§ Brief
Across the records, how many lines contain "second"? Answer with the number alone.
--------------------------------
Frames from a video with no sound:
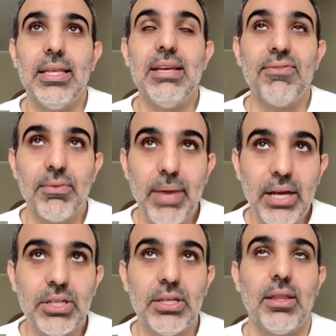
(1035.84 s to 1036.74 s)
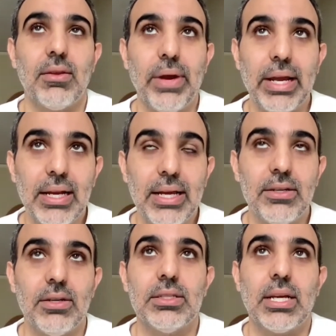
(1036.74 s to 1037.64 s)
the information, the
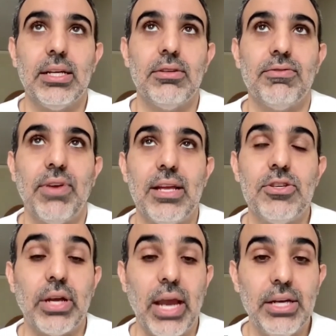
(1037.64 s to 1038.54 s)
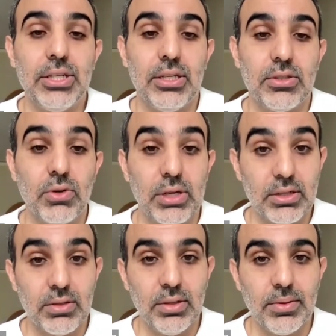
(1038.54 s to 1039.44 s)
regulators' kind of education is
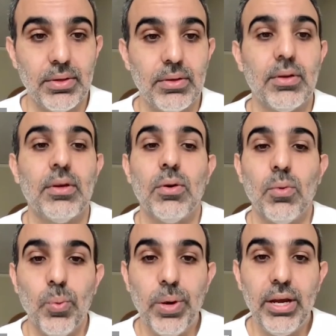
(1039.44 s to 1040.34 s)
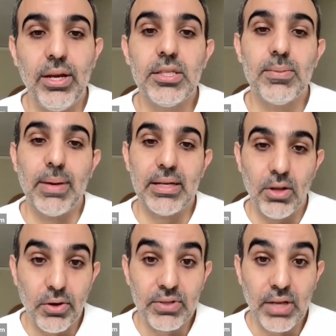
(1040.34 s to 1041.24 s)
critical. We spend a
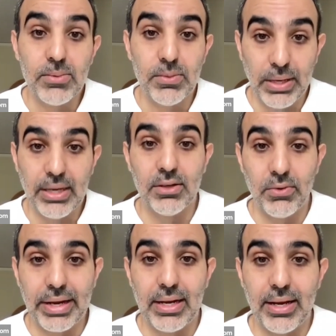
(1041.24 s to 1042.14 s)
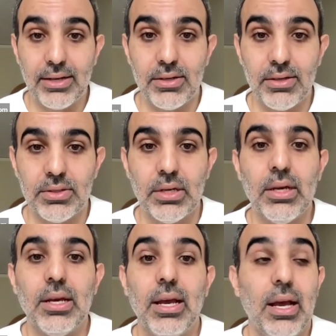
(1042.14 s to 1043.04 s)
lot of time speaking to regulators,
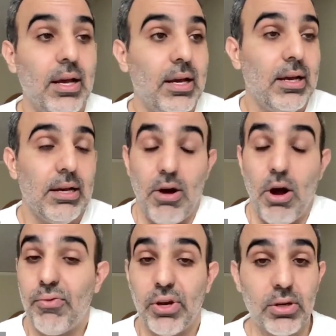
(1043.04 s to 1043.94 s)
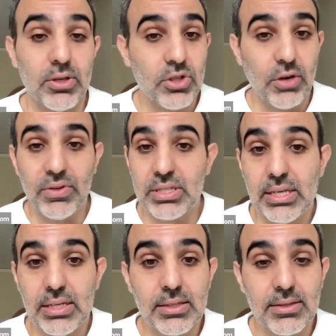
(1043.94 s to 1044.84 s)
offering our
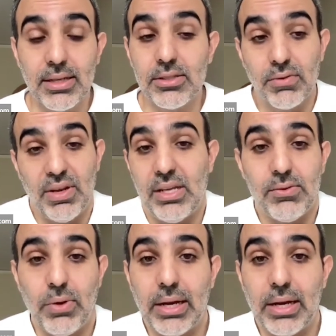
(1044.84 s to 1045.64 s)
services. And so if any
--------------------------------
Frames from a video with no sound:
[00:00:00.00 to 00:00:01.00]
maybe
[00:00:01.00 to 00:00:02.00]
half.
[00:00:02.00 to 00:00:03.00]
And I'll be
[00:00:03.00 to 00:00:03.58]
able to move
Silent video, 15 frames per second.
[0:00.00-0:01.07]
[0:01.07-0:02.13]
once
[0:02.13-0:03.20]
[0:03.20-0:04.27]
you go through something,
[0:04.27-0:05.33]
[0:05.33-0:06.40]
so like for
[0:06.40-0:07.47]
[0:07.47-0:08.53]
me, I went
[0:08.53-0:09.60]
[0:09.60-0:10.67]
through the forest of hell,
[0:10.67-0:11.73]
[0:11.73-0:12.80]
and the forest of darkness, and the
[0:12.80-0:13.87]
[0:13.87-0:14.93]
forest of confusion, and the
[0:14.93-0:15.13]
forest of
--------------------------------
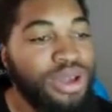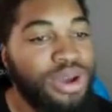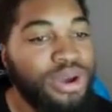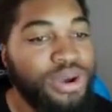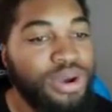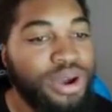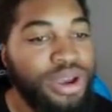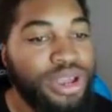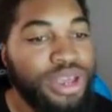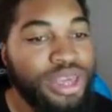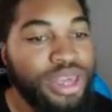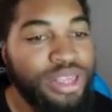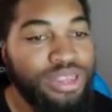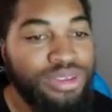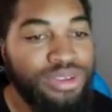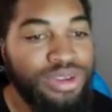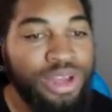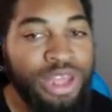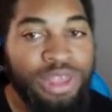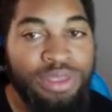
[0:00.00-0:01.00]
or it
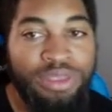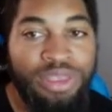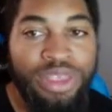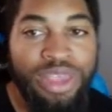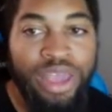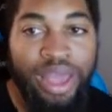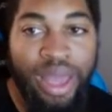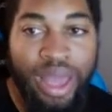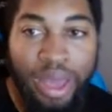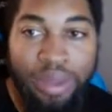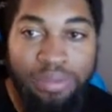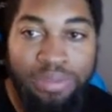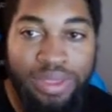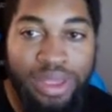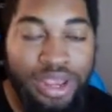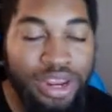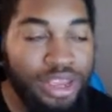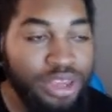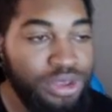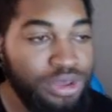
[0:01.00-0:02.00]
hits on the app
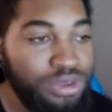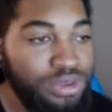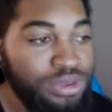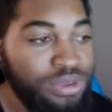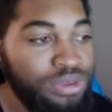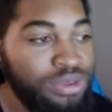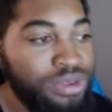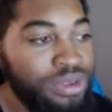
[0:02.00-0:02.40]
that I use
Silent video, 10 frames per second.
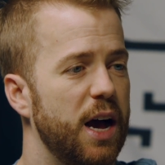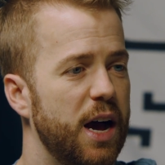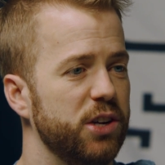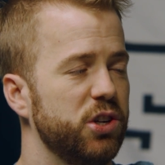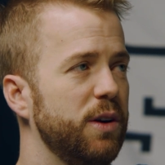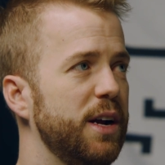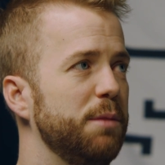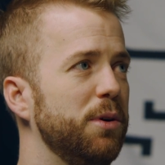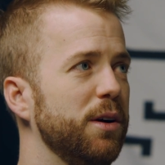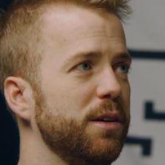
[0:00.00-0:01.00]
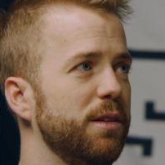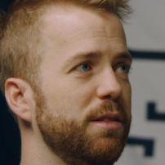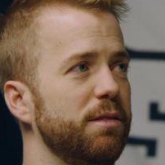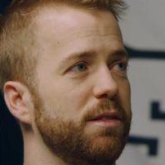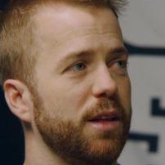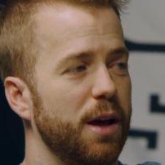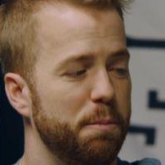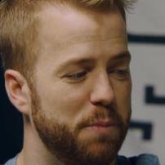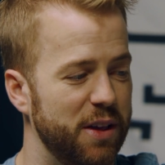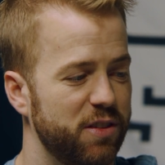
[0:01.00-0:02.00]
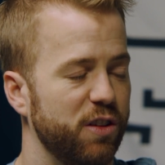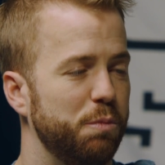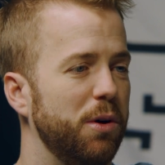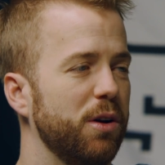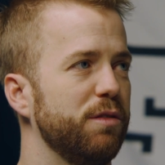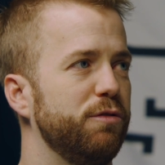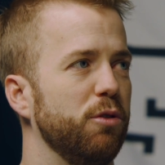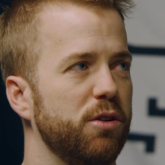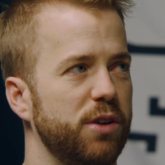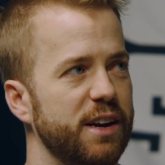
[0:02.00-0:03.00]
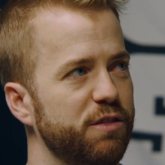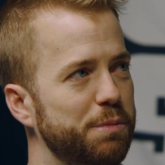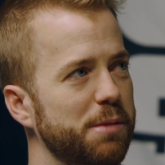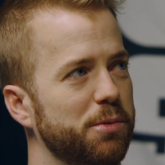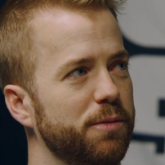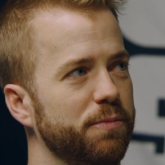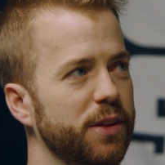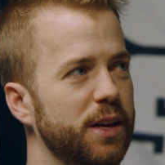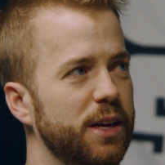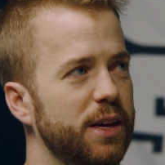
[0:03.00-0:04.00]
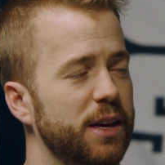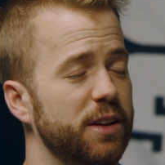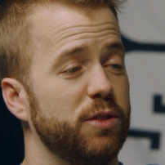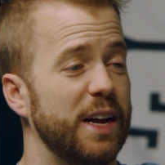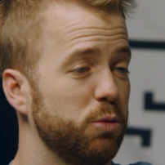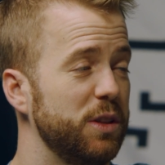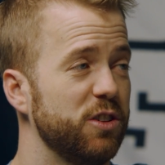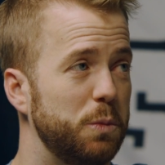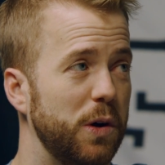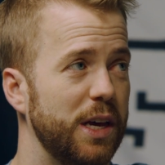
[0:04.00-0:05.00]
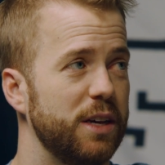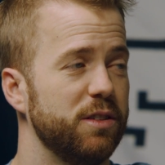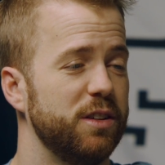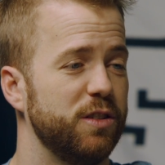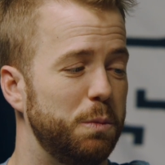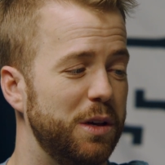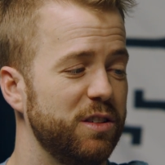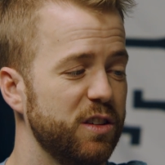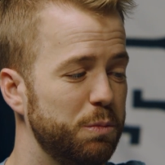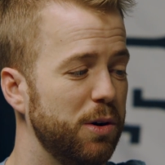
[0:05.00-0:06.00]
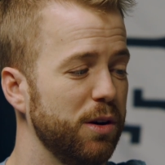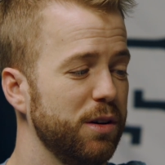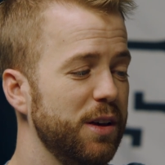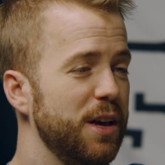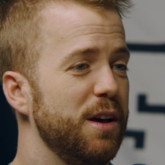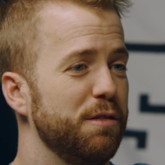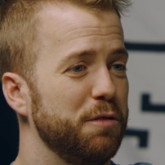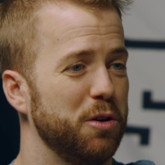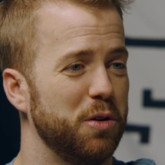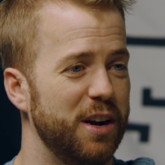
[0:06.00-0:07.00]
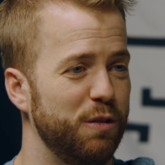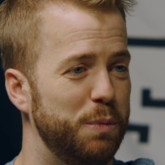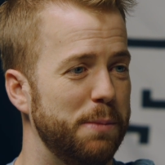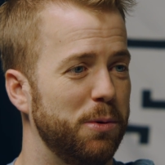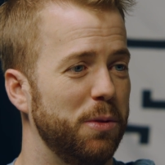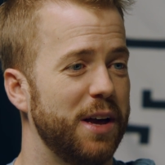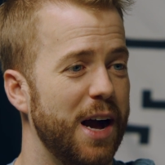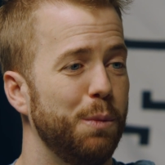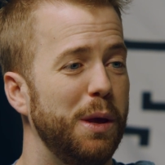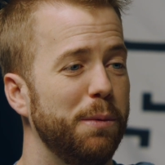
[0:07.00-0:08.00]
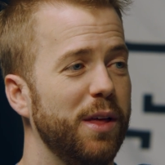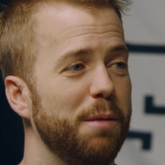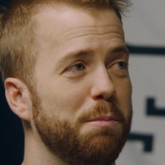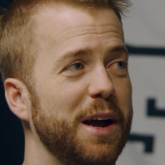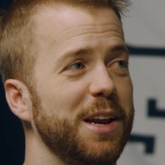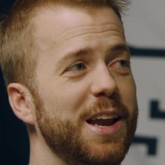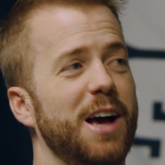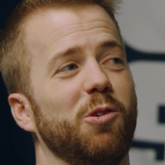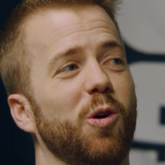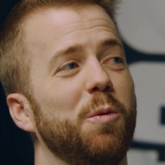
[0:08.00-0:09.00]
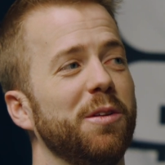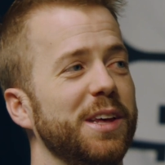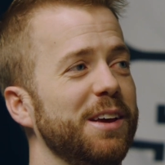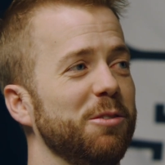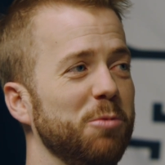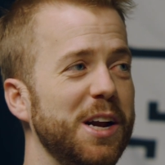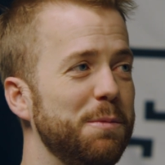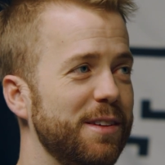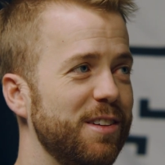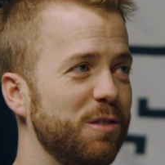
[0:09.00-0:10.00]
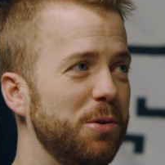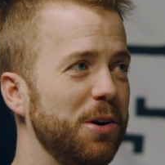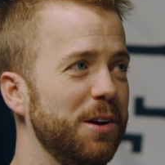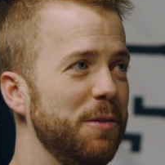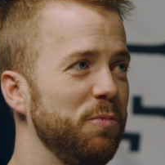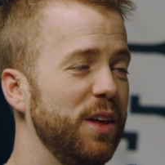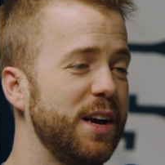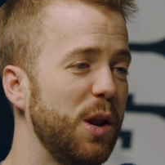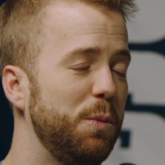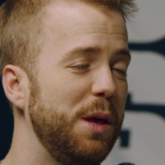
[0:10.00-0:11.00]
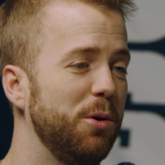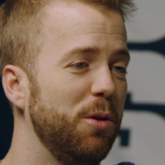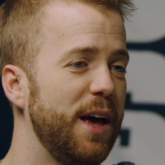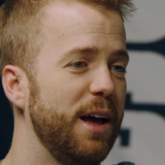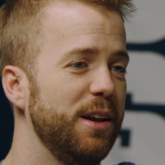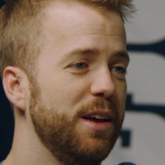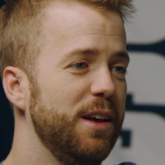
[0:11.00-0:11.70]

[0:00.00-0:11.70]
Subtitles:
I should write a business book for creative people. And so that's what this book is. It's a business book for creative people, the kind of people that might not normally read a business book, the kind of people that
--------------------------------
§ Output below
2